El Żuławski más representativo se entrega con prodigalidad a un delirio estético, protagonizado por algunas de las actrices más atractivas de su tiempo: Romy Schneider, Isabelle Adjani, Valérie Kaprisky, Sophie Marceau… Sus personajes son presa de un amor sin medida que las aboca a un constante desasosiego, en la linde de la histeria, desde la primera hasta la última secuencia de la película. Anna (Isabelle Adjani), la protagonista de La posesión, es la amante de un ser monstruoso, semejante al bicho de Alien: el octavo pasajero (Ridley Scott, 1979). De hecho, cada vez que copula con su bestia, es como si el monstruo fuera a devorarla, y sale del trance medio muerta.
No hay mucha diferencia entre el deseo irrefrenable que provoca Ethel (Valérie Kaprisky), la mujer pública, en todos los hombres con los que se cruza, y el furor uterino que conmueve a Wloszka (Iwona Petry), la chica de Szamanka. El amor loco, elevado a su enésima potencia mediante las sexualidades más bizarras, es el único argumento del cine de Żuławski. Incluso en El Diablo, ambientada en la invasión prusiana de Polonia en 1793, hay una pulsión erótica —a la par que inquietante, como en el mito de Drácula—, que transita toda la cinta. Jakub (Leszek Teleszynski), su protagonista, es un noble polaco salvado de la muerte, que espera a todos los juramentados contra el invasor de su país por el Maligno.

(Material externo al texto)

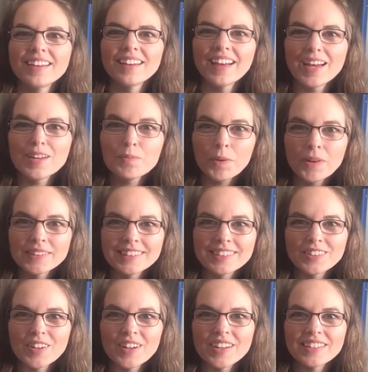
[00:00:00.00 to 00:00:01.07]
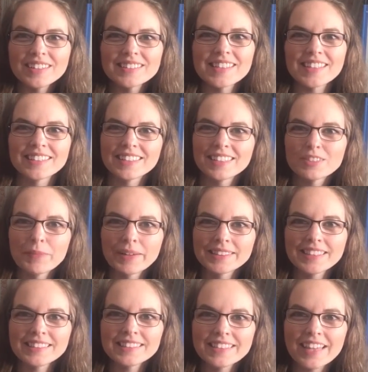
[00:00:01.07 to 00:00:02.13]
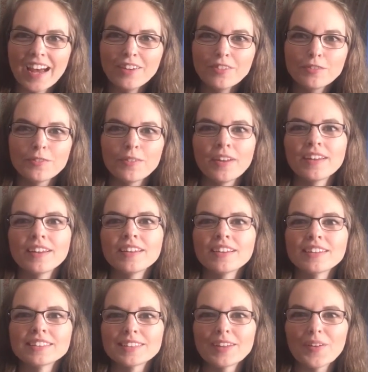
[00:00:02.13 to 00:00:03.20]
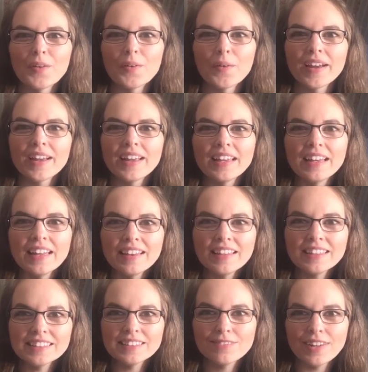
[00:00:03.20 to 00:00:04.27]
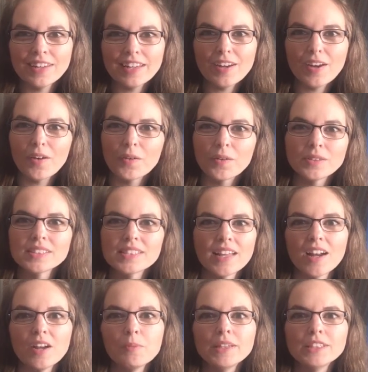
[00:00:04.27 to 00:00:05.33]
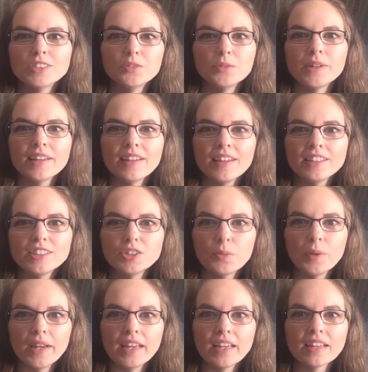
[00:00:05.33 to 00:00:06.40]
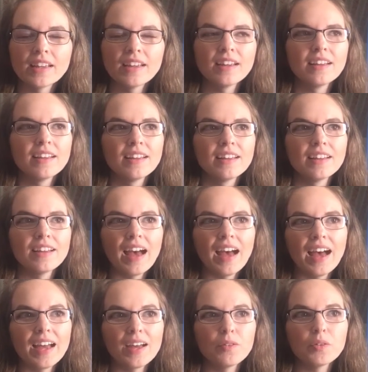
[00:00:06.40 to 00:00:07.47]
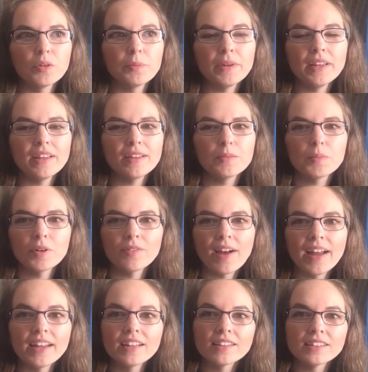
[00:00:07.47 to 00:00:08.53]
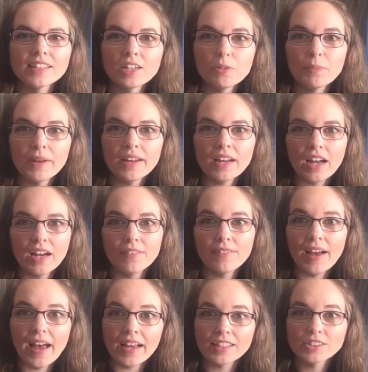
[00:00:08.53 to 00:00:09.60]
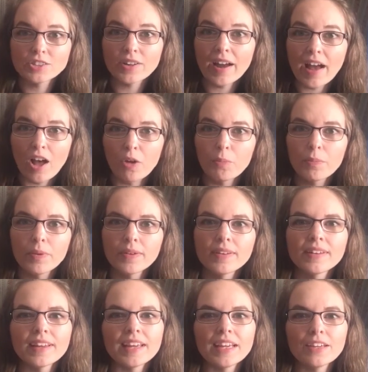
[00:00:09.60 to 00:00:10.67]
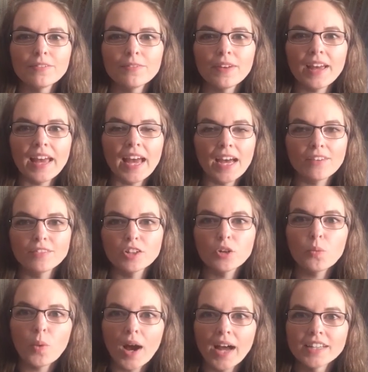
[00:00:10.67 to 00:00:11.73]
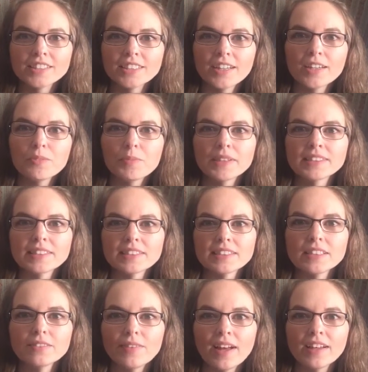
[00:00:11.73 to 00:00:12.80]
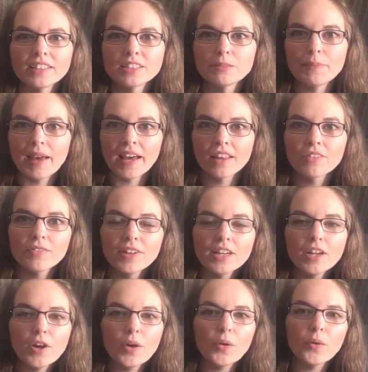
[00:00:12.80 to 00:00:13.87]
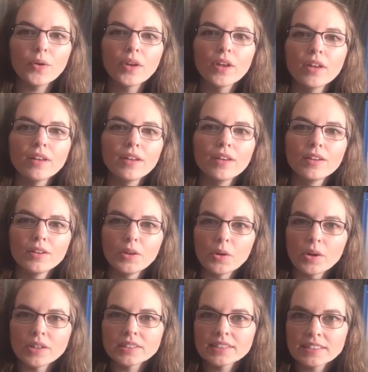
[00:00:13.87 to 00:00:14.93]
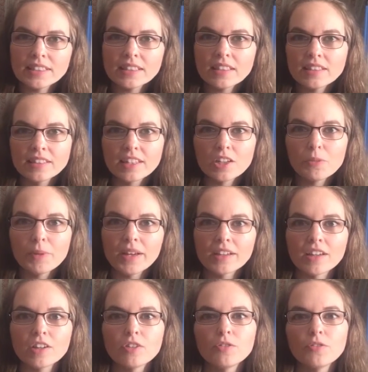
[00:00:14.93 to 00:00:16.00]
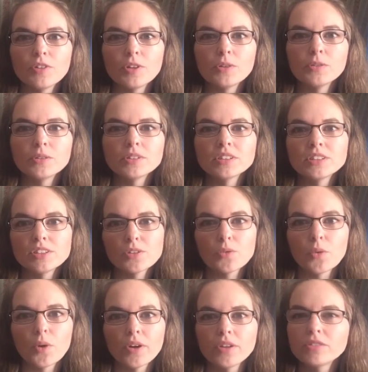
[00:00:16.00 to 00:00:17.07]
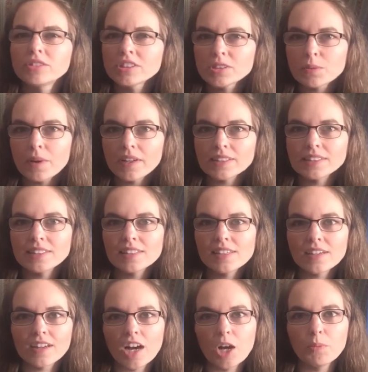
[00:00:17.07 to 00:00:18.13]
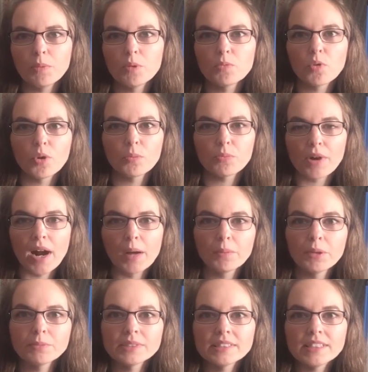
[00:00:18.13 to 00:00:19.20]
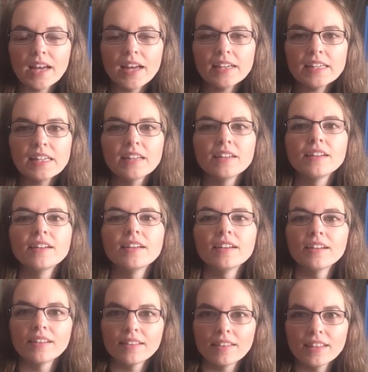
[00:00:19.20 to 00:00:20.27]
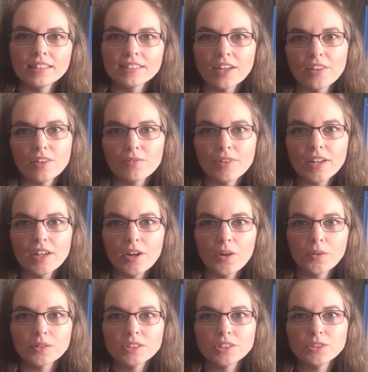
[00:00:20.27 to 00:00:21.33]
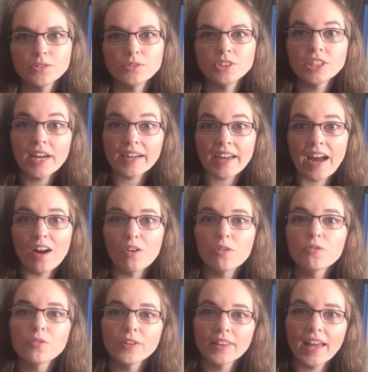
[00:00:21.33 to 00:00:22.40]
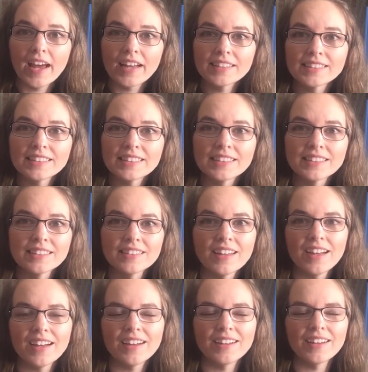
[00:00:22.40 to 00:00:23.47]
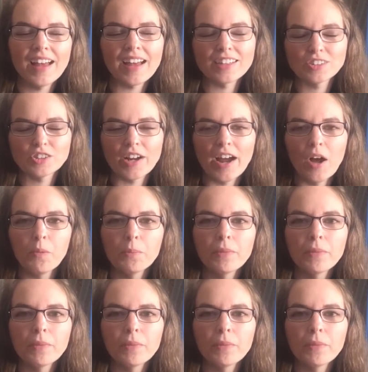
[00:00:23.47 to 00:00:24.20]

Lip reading: Hi boys and girls, this is Mrs. Duff. So in these videos that I'll be doing each week, I will be providing a little bit of extra help. If after watching Mrs. Lavelle's math video, you're still a little bit confused or you just want to see a couple more problems done, these are the videos to check out for that extra help.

A partir de entonces, el príncipe de las tinieblas le acompañará en un periplo por la patria devastada, que incluye las imágenes de bailes de época más potentes que me han sido dadas en mi ya larga experiencia cinéfila y guarda no pocas concomitancias con los instintos que, andando en la filmografía de Żuławski, despertará Ethel y el furor que abrumará a Wloszka.
Vistas tan solo una vez, cuando se estrenaron en la cartelera madrileña de los años 80, de La posesión y de La mujer pública sólo guardaba un vago recuerdo. El Diablo y Szamanka me han sido dadas ahora, en la pantalla de mi PC. A decir verdad, para mí, Żuławski, básicamente, era Lo importante es amar, que ya he elevado a los altares de mi parnaso. Esta última es su cinta más comedida. Pocos tan grandes como él para filmar el amor loco. Fue una lástima que Scorsese no le incluyera en su ciclo.